Osman Yüksel şöyle demiş mesela;

“Yıldızlar tesbihlerim,
Dualaşır hislerim,
Secde etmek isterim,
Issız dağ başlarında,
Issız dağ başlarında.”

Ve de Gurbandurdı Geldiyev;

“Dağların dağ yükü var,
Dağların dağ gamı var.
Sırdaş gerek dağlara,
Bizden özge kimi var.”

2.

Geçen yıl kardeşimden bir mektup almıştım. Taksim’deki işinden çıkıp eve dönmek için otobüs durağına yürürken hergün bir spor merkezinin önünden geçtiğini, iyice aydınlatılmış bir vitrinde kanter içinde durmadan koşan ama yine de hep yerinde duran insanlar gördüğünü söylüyordu. Sonra da ekliyordu. Bazen acaba bizim yaptığımız da öyle birşey mi aslında diye düşünüyorum. Yani aslında biz de herkesin içinde, herkesin önünde durmadan koşuyor, ama yine de hep yerimizde mi sayıyoruz? Ara sıra bu soruyu ben de kendi kendime sormadan edemiyorum. Belki daha sık sormalıyım böyle soruları. Hayatımızı sorgulamazsak, ona nasıl çekidüzen verebiliriz ki. Bazen durup sormalı insan kendine “İnsan, bu koşuş nereye?” Bu birinci görüntüydü. İkincisi de şu. Yazın bizim köyün en yüksek mahallesinde oturan hala oğlunun evine gittik. Ev inşaat halindeydi henüz. Çatıya semaver çıkardı, çay demledi. Gök berrak. Köy yerinde ışıklar yok denecek kadar az. Gece yarısı. Gök o kadar büyük ve muhteşem ki. İnsan üzerine bastığı dünyanın kainattaki küçüklüğünü unutmamak için ara sıra yıldızlara değil belki ama gözümüze perde olan şehir ışıklarının olmadığı bir yere çıkıp göğe bakmalı. Benzer bir duyguyu daha önce bir bozkırda tepelere çıktığımda yaşamıştım.
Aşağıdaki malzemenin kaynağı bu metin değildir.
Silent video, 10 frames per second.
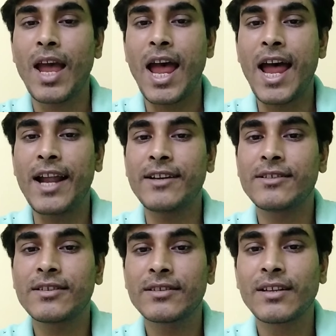
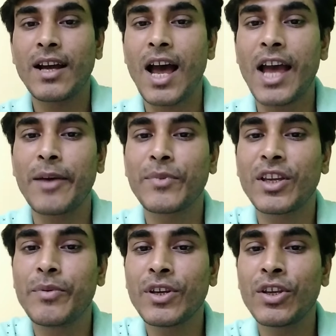and I am
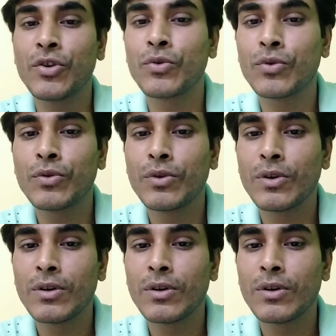giving you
Bir biri ardınca uzayıp giden tepeler. İnsan dünyada o kadar küçük ki. İnsan kendinin dünyadaki küçüklüğünü hatırlamalı ara sıra.
Ufukları setlerle çevrilmemiş bir açıklığa çıkmalı. Hani “Bir nokta mı dünya altımda / Ve ben dünyada bir nokta mıyım?” denmiş ya. İnsan kendi küçüklüğünü bilmeli. Dünyanın küçüklüğünü de bilmeli.
İşte bu “küçük insan” nereye koşuyorum diye sorarsa kendine, belki aslında nereye koşması gerektiğini anlayabilecektir. Çünkü bu büyüklükleri eliyle değil, gücüyle değil belki ve ancak kalbiyle kuşatabilir.

3.

Şimdi elimde olsa, yine halaoğlunun evine gitsem. Çatıya semaver çıkarıp çay demlese mübarek. Orada oturup gökyüzünü seyretsem. Bir bozkır obasında bir sekide güllü keçeye uzanarak seyretsem de olur elbette. Yıldızlar tebihleşse, duygularım dualaşsa, dağların sırrı kalbime doğsa, kalbimin kapısı aralansa ve kalp kendiliğinden söylemeye başlasa “Ya Bâkî, ente’l-Bâkî...”...
Belki o zaman dağ gibi durmak deyip, arslan esnemesi deyip özendiğim duruşun aslında nefsini bilen mütevekkil müslümanın duruşundan başka bir şey olmadığını daha iyi anlayabilirim.